[[ MATERIALS PROVIDED open ]]
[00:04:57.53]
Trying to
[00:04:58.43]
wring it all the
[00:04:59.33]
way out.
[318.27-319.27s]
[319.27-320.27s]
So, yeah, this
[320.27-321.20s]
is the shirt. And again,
[[ MATERIALS PROVIDED closed ]]
[[ MATERIALS PROVIDED open ]]
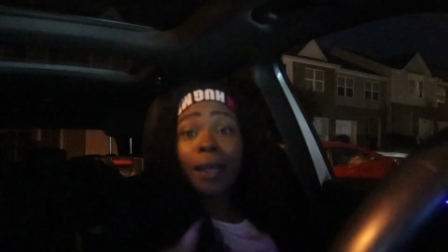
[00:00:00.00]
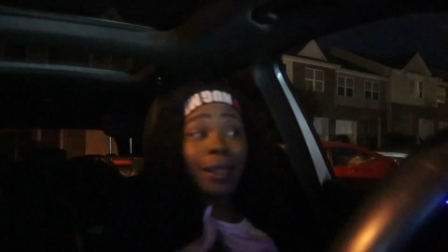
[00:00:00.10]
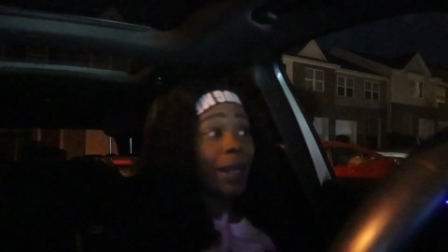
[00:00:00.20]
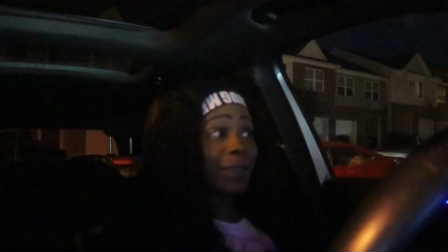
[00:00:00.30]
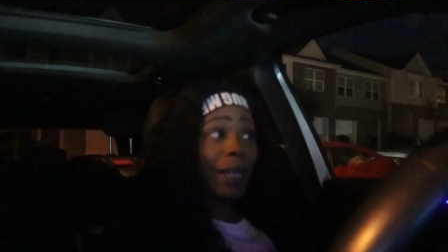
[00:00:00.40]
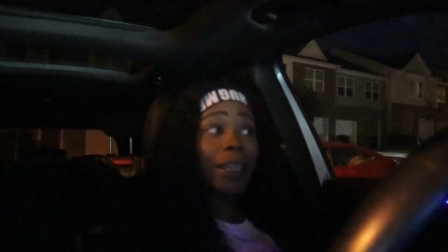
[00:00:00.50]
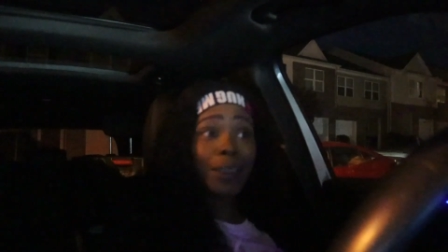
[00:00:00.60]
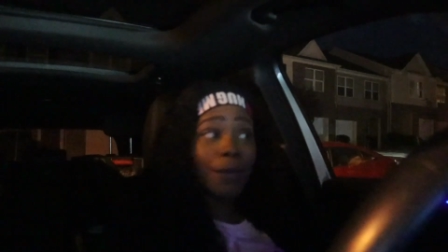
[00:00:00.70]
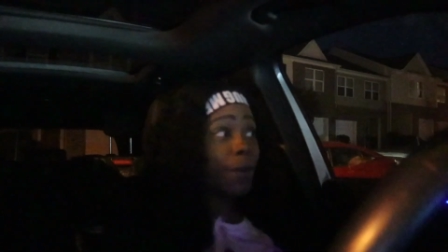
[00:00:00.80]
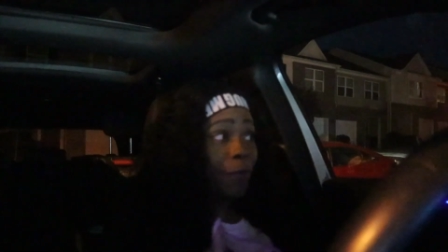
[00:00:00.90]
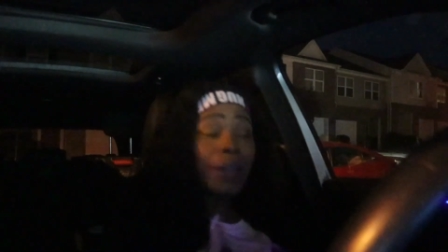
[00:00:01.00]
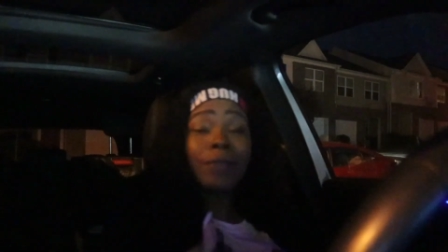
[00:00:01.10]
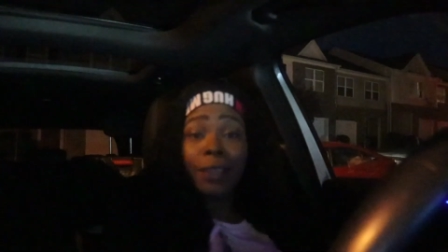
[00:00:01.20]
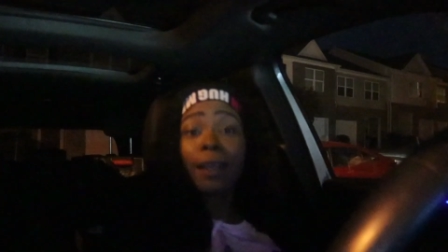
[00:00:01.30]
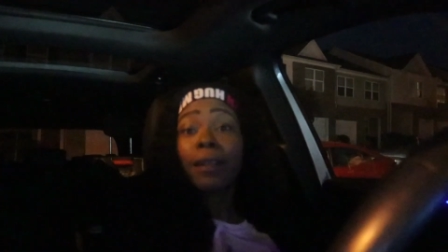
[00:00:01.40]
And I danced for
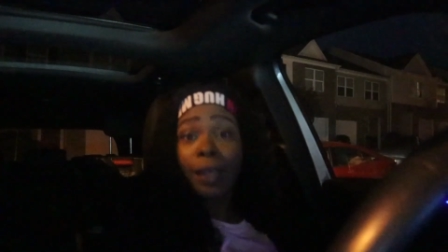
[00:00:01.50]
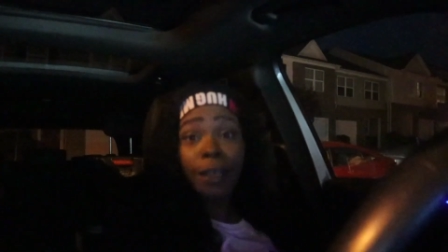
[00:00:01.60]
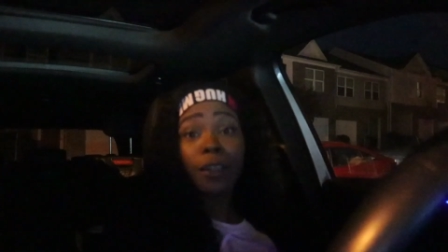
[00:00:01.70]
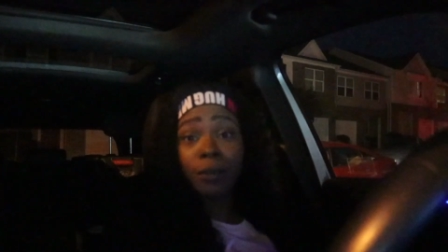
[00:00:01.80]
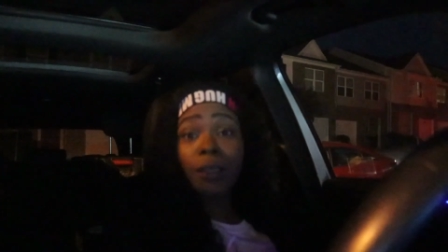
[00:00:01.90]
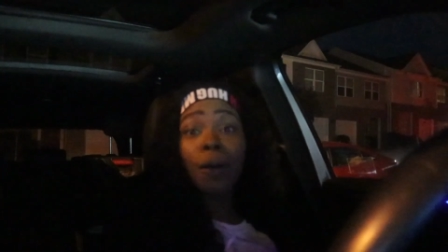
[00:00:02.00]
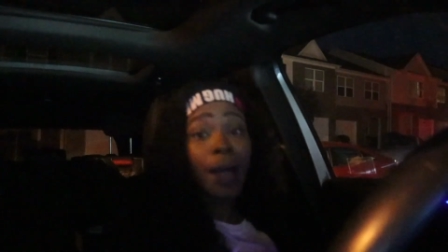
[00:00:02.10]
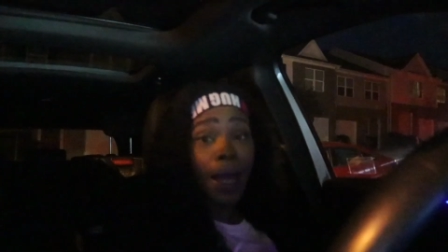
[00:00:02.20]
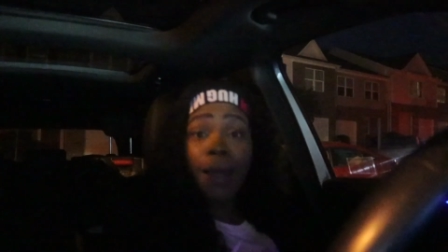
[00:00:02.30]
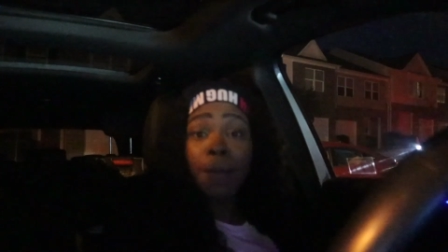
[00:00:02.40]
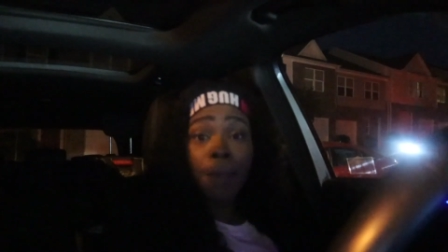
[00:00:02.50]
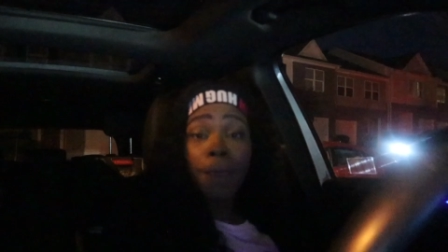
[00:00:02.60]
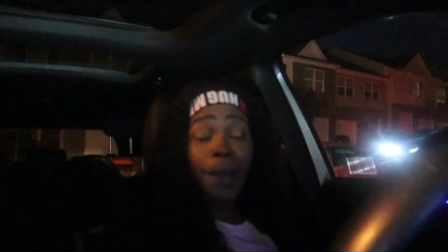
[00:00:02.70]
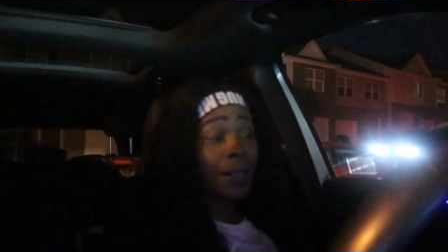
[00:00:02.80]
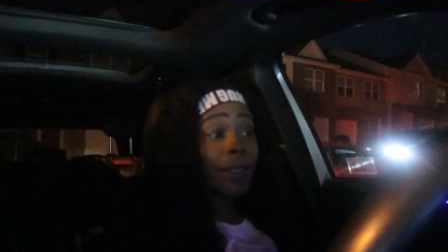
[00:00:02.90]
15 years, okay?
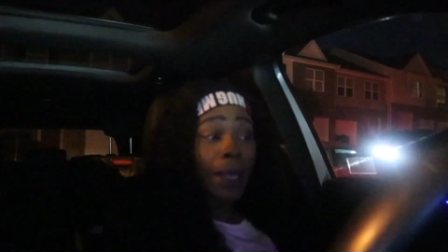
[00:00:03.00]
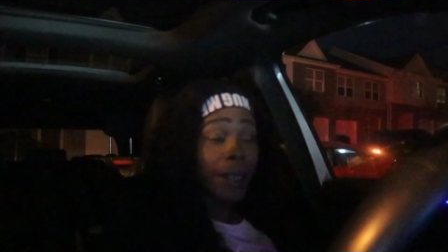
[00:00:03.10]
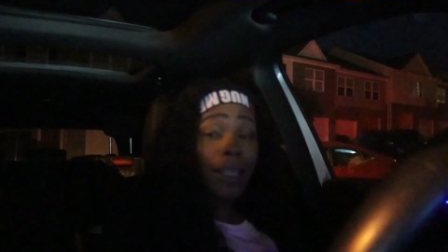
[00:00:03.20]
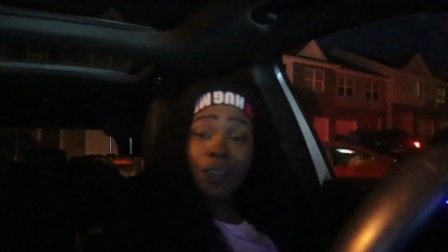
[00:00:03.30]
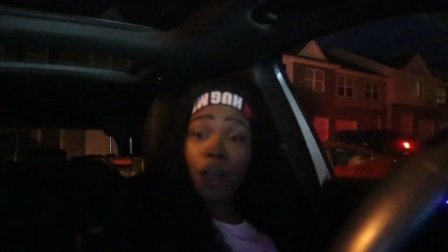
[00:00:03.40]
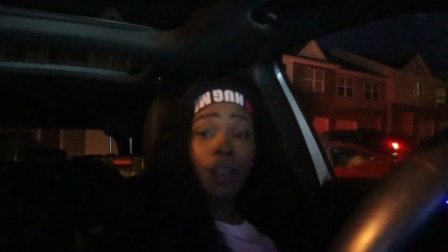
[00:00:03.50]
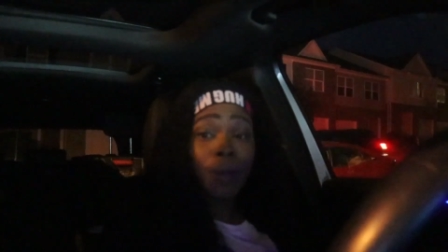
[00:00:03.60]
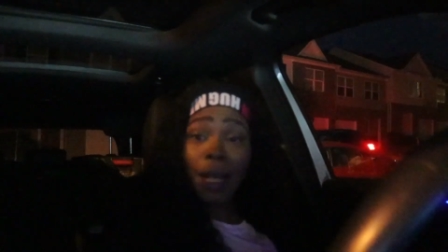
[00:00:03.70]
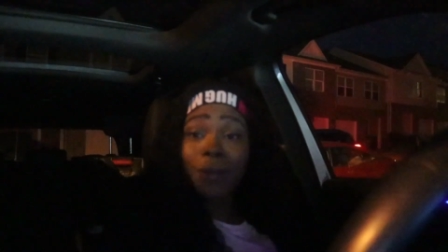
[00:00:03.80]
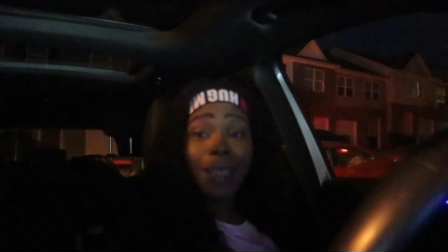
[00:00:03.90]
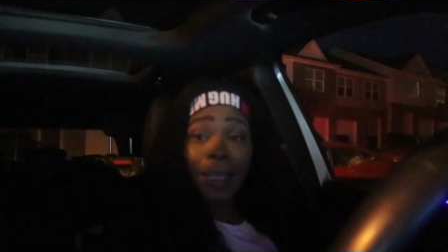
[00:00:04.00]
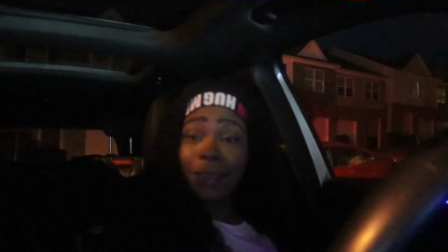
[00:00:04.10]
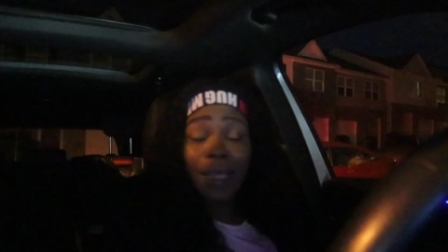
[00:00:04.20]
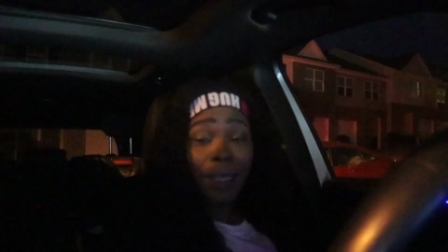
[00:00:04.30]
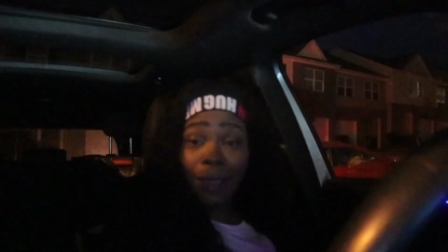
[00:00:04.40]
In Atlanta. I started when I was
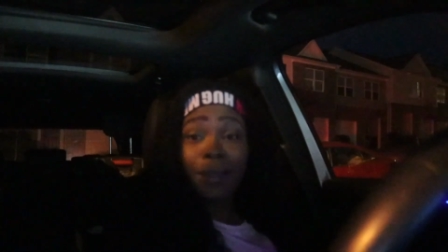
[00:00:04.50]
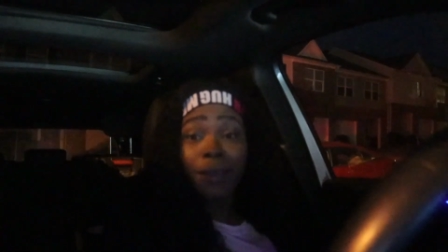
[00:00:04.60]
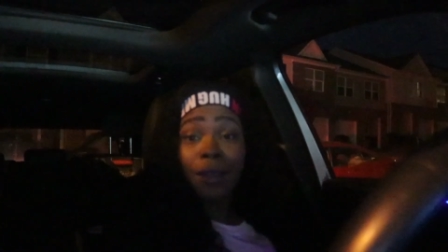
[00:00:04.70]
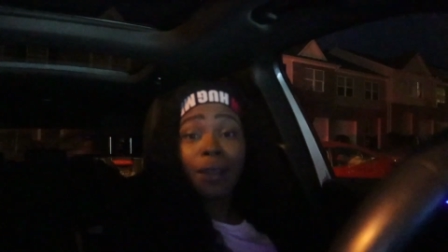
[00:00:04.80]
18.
[[ MATERIALS PROVIDED closed ]]
PROBLEM TO SOLVE: Write out word for word the lines above that run from the one with "[00:00:02.00]" to the one with "[00:00:03.50]". Include both end lines; exclude the images.

RESPONSE AREA:
[00:00:02.00]
[00:00:02.10]
[00:00:02.20]
[00:00:02.30]
[00:00:02.40]
[00:00:02.50]
[00:00:02.60]
[00:00:02.70]
[00:00:02.80]
[00:00:02.90]
15 years, okay?
[00:00:03.00]
[00:00:03.10]
[00:00:03.20]
[00:00:03.30]
[00:00:03.40]
[00:00:03.50]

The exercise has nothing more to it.